I'm sure there are limo drivers that do that. This guy was just trying to get his side side hustle on.


----------



## krbjmpr (Mar 12, 2019)

Hmm. Thinking... HMM...

Park an old Class C motor home on Bissonet track. Have a sign up saying 30 minute private RV familiarization, $40 + mileage.

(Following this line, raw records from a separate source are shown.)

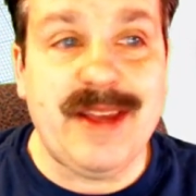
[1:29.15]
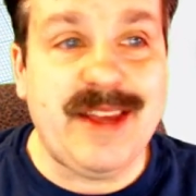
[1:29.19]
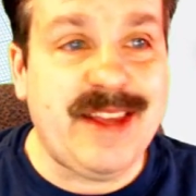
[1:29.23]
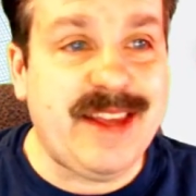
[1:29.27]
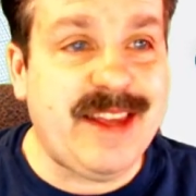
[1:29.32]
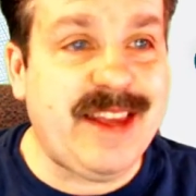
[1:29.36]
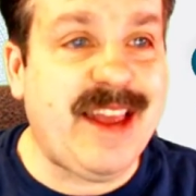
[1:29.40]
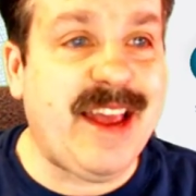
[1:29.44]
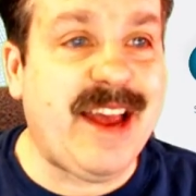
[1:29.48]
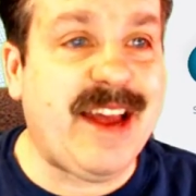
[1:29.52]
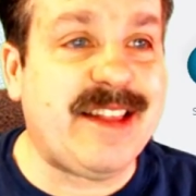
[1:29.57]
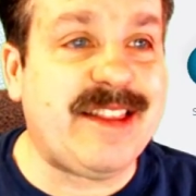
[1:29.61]

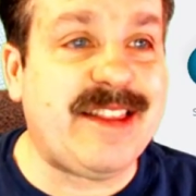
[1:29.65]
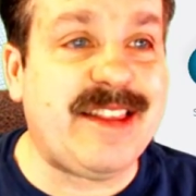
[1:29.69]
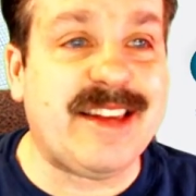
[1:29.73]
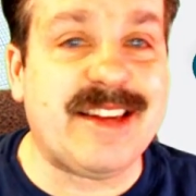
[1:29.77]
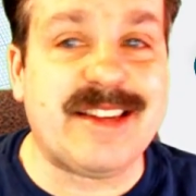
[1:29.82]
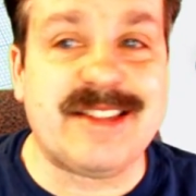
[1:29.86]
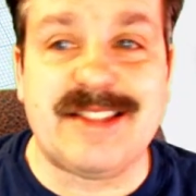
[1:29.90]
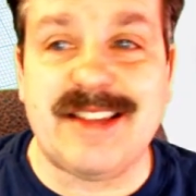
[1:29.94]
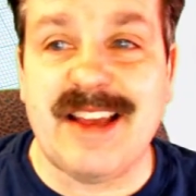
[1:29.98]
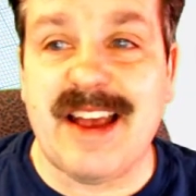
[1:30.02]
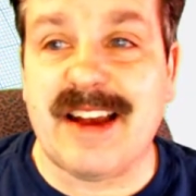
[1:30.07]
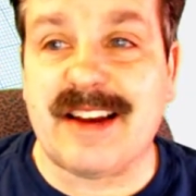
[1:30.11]
he had the
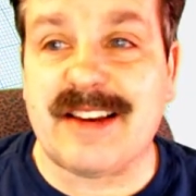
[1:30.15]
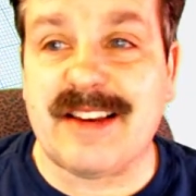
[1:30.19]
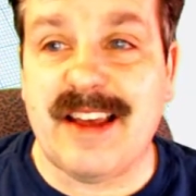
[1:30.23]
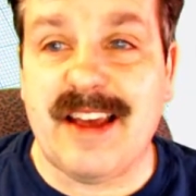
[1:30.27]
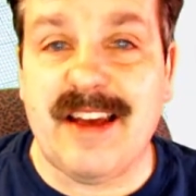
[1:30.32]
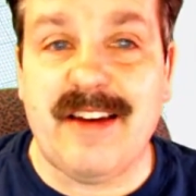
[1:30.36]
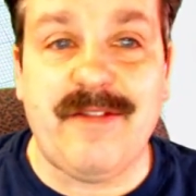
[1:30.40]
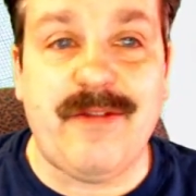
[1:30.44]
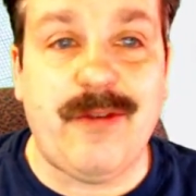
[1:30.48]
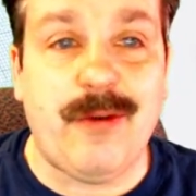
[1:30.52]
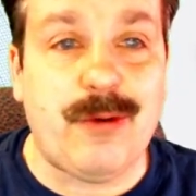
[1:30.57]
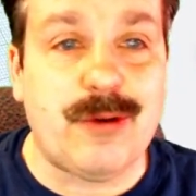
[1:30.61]
exact
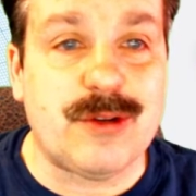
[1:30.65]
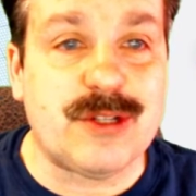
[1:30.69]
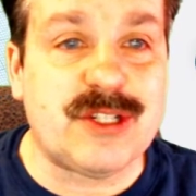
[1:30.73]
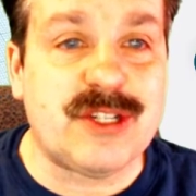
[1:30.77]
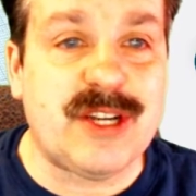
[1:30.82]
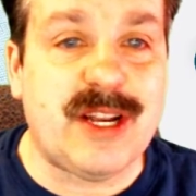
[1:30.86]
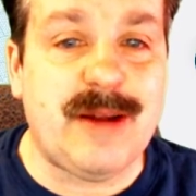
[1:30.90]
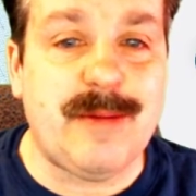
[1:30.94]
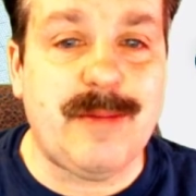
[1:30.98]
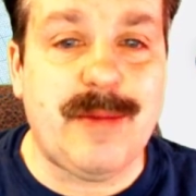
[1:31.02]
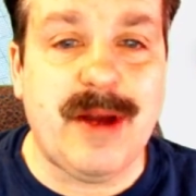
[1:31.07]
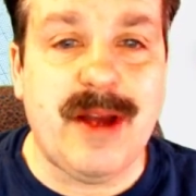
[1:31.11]
F-hole
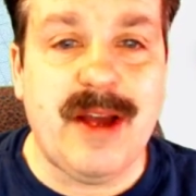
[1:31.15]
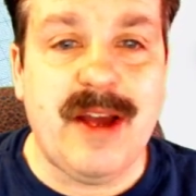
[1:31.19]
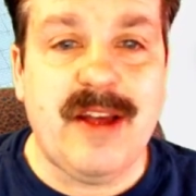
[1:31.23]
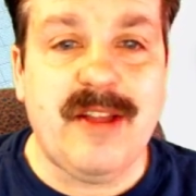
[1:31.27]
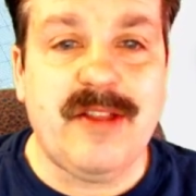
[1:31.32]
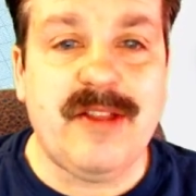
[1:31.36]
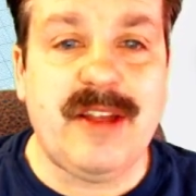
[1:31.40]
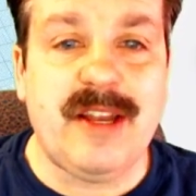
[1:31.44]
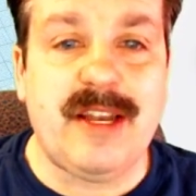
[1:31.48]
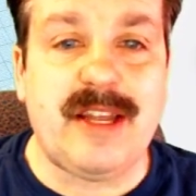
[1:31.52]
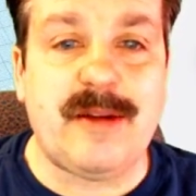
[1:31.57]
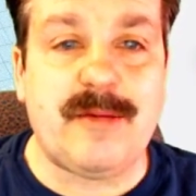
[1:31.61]
shape
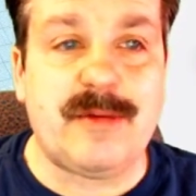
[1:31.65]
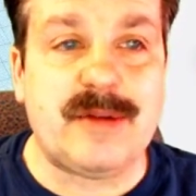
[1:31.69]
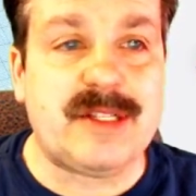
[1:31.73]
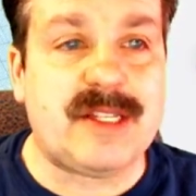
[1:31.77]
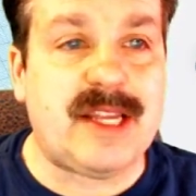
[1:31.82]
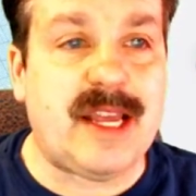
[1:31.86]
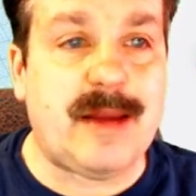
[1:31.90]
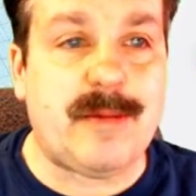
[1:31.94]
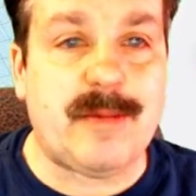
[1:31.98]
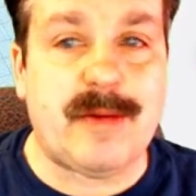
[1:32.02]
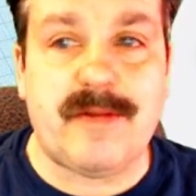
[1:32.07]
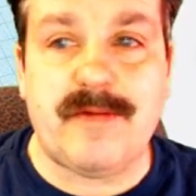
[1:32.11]
that he was
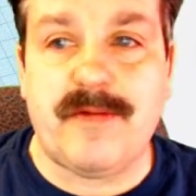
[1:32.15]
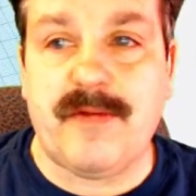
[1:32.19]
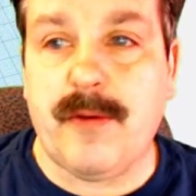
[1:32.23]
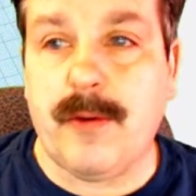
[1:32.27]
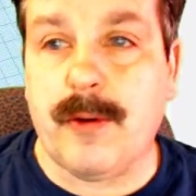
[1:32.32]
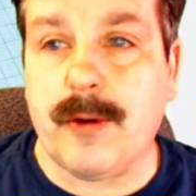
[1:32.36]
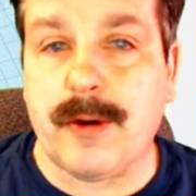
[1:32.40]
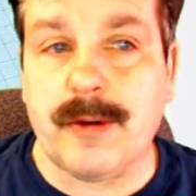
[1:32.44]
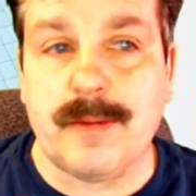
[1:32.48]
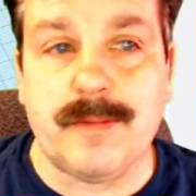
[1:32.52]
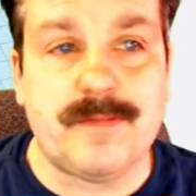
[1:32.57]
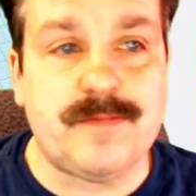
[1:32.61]
aiming
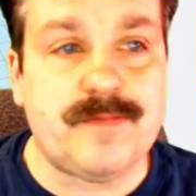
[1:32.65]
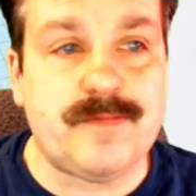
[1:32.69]
for.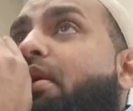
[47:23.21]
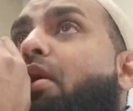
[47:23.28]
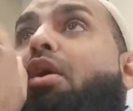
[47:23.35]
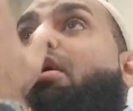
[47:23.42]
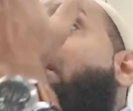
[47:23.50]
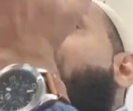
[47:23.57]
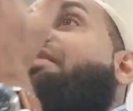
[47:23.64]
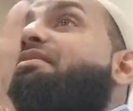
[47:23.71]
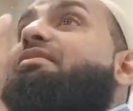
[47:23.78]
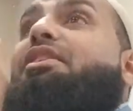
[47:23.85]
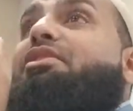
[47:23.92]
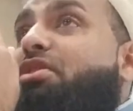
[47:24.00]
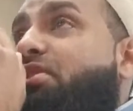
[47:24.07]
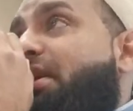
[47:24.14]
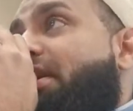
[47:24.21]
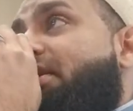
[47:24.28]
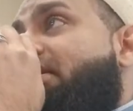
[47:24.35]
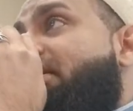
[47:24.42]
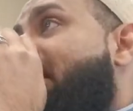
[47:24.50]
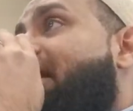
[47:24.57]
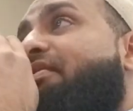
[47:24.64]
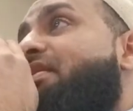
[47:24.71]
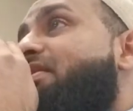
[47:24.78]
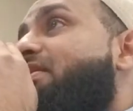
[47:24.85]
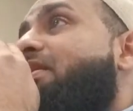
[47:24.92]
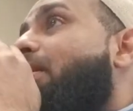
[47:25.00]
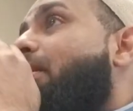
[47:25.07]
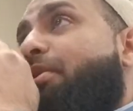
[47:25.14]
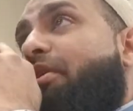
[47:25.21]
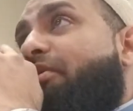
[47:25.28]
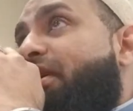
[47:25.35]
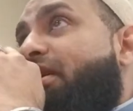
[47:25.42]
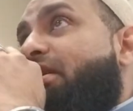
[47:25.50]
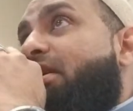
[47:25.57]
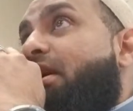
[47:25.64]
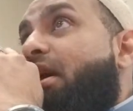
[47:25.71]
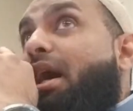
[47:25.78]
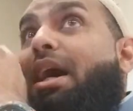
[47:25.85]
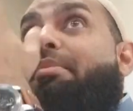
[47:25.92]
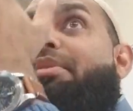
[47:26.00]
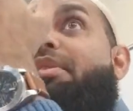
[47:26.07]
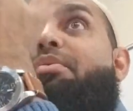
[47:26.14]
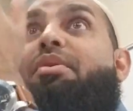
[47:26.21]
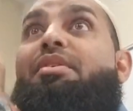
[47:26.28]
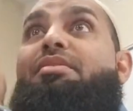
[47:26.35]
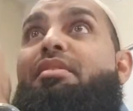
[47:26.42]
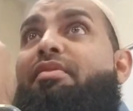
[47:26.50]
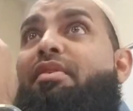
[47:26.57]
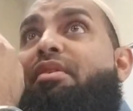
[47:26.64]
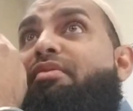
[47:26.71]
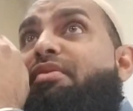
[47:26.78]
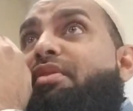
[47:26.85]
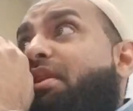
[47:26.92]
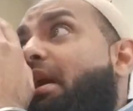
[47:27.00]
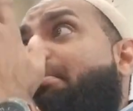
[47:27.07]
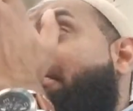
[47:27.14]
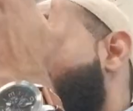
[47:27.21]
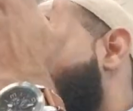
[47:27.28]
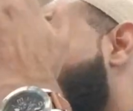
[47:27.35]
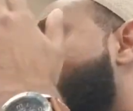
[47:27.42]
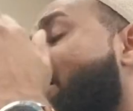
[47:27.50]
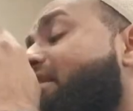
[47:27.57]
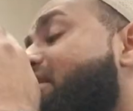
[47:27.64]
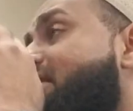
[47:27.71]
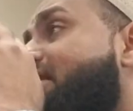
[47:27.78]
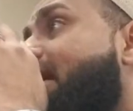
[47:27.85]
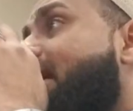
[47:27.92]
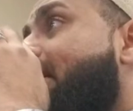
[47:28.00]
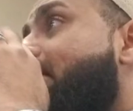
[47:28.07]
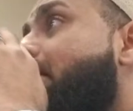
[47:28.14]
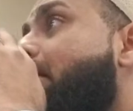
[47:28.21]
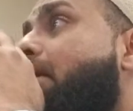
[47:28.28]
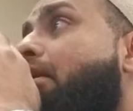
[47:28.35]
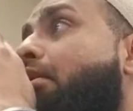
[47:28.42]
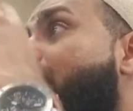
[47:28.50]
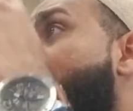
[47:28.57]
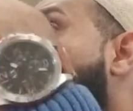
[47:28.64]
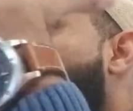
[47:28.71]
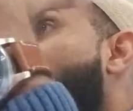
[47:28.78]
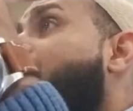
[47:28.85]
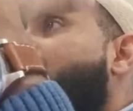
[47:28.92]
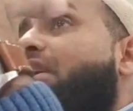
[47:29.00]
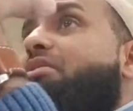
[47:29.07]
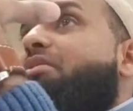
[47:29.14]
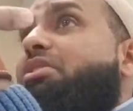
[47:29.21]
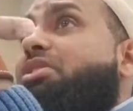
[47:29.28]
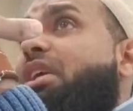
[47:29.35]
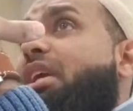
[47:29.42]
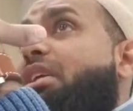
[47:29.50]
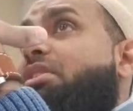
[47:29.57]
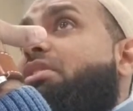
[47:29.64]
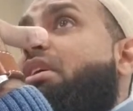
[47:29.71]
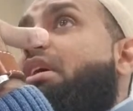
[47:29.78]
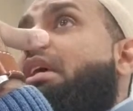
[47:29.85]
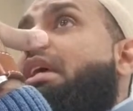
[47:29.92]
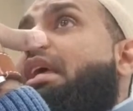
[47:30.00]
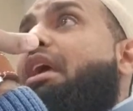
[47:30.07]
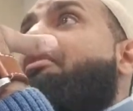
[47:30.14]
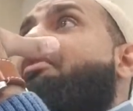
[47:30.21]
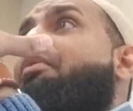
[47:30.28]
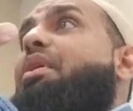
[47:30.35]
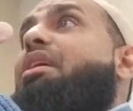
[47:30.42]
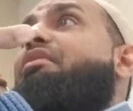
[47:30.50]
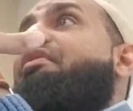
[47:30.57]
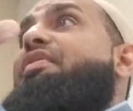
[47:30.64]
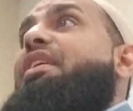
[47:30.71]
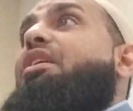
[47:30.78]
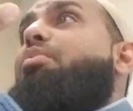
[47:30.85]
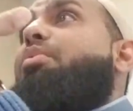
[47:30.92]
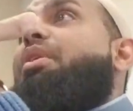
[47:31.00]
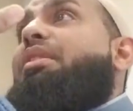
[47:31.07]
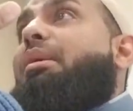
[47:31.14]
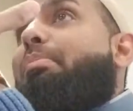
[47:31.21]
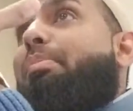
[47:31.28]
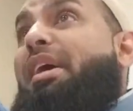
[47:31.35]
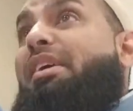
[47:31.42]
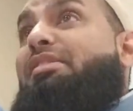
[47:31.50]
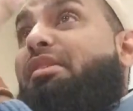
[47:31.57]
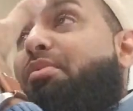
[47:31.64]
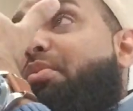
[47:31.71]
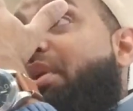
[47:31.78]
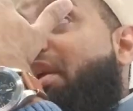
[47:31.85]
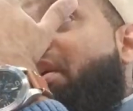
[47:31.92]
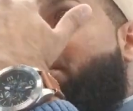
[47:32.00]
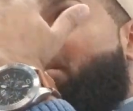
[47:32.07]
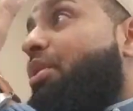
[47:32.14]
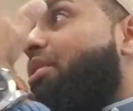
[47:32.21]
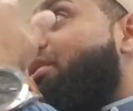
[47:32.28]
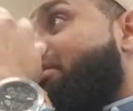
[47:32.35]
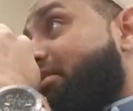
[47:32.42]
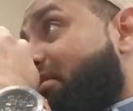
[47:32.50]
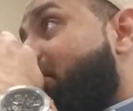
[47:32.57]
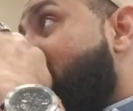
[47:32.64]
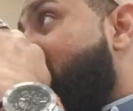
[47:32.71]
All of us need to change. None of us here are perfect. I'm the worst of all of you, and I'm fine to say it. We all need to change. If we feel we're the best, then we are the worst.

I wonder if that would work?


----------



## 1.5xorbust (Nov 22, 2017)

Sounds like an enterprising, industrious dude to me. Might work in Nevada.


----------



## BigBadJohn (Aug 31, 2018)

I wonder if anyone has thought about Ubering illegals across the border. Oh wait..


----------



## zeroperminute (Jun 19, 2019)

they dont call it air bed n brothel for nothing, uber drivers put a lot of mis pimps out of business, outside the drunk going to get drunk 3rd shift is all prostitutes & drug runners duh no liability & dem not my drugs occifer i just ordered an uber mule

turo those 500 a day mercedes come with thee biiitch

Airbnb those 500 a days comes with theee *****

just like those 400 bottles at the club come with your choice of bottle girl who with the correct tip includes thee biiitch

pimps who sign up also now have an alibi & reason for being anywhere in the city at anytime & a legit papertrail from thee trick

prostitute uber lyft drivers also can launder money thru the app, hefty tip, leave app on round trip, uber bj becomes business expensed & wifey dont pay attention to that receipt etc etc etc

drivers also have 1-30+ new possible tricks get in their ride its quite the black market networking tool & since the app basically tries to rob and steal from pax & labor neither cares about using app nefariously

nothing new here its all types of organized crime on these platforms because the platforms themselves are organized crime

streets been hip to using these apps a long time ago, platinum artists have songs about trapping out the uber almost half a decade ago

EVERY woman ive picked up at 3-7am at a hotel not going to the Airport WAS a prostitute lmao thats over 4 years haha


----------



## Stevie The magic Unicorn (Apr 3, 2018)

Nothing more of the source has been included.